Work to complete: Your reply should be the records below, duplicated exactly, with any picture removed.
[Opening Dataset records section]
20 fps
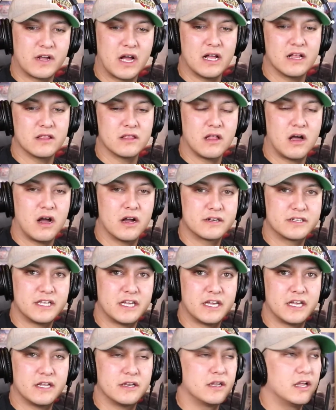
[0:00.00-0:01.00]
logged
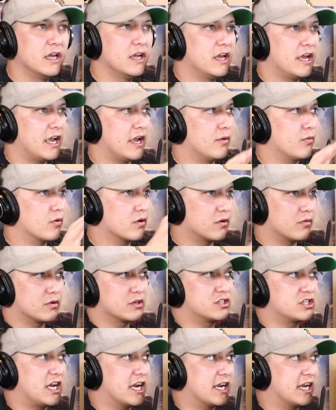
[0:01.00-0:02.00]
in and we're
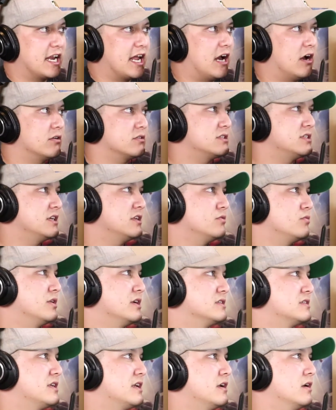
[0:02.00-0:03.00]
checking out TintWiz
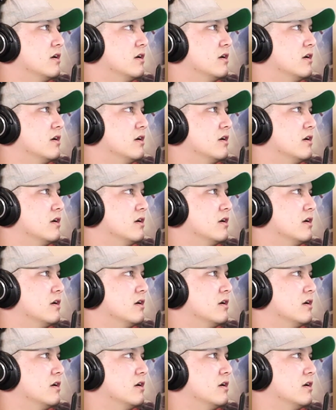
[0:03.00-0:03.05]
here.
[Closing Dataset records section]
Output for this exercise:
20 fps
[0:00.00-0:01.00]
logged
[0:01.00-0:02.00]
in and we're
[0:02.00-0:03.00]
checking out TintWiz
[0:03.00-0:03.05]
here.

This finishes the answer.